Return the data exactly, with all pictures removed.

Content starts

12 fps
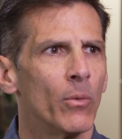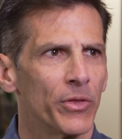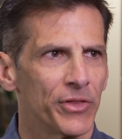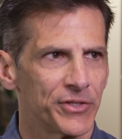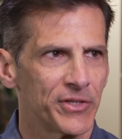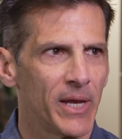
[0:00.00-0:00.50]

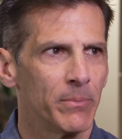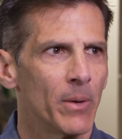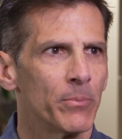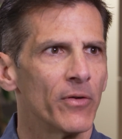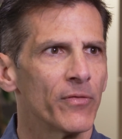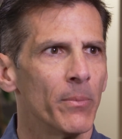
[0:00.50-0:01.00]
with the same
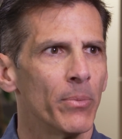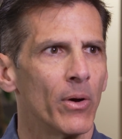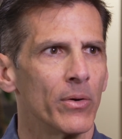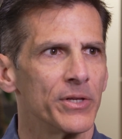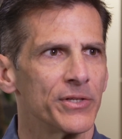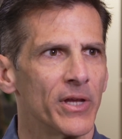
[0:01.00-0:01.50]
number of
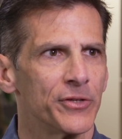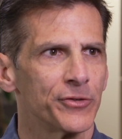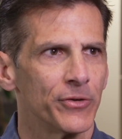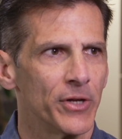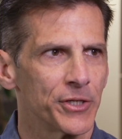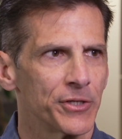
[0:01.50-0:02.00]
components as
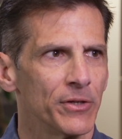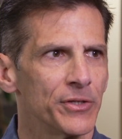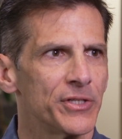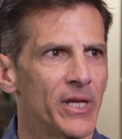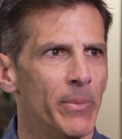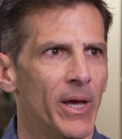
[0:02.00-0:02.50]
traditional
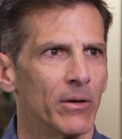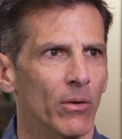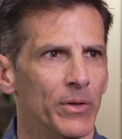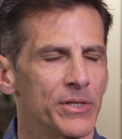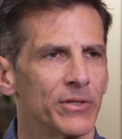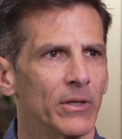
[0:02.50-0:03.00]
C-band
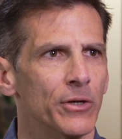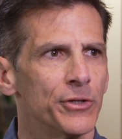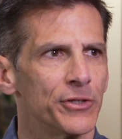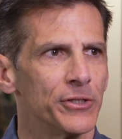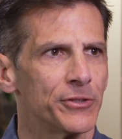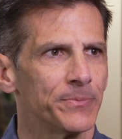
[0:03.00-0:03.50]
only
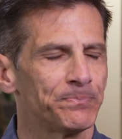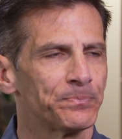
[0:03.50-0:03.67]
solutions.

Content ends

# Exercise output
12 fps
[0:00.00-0:00.50]

[0:00.50-0:01.00]
with the same
[0:01.00-0:01.50]
number of
[0:01.50-0:02.00]
components as
[0:02.00-0:02.50]
traditional
[0:02.50-0:03.00]
C-band
[0:03.00-0:03.50]
only
[0:03.50-0:03.67]
solutions.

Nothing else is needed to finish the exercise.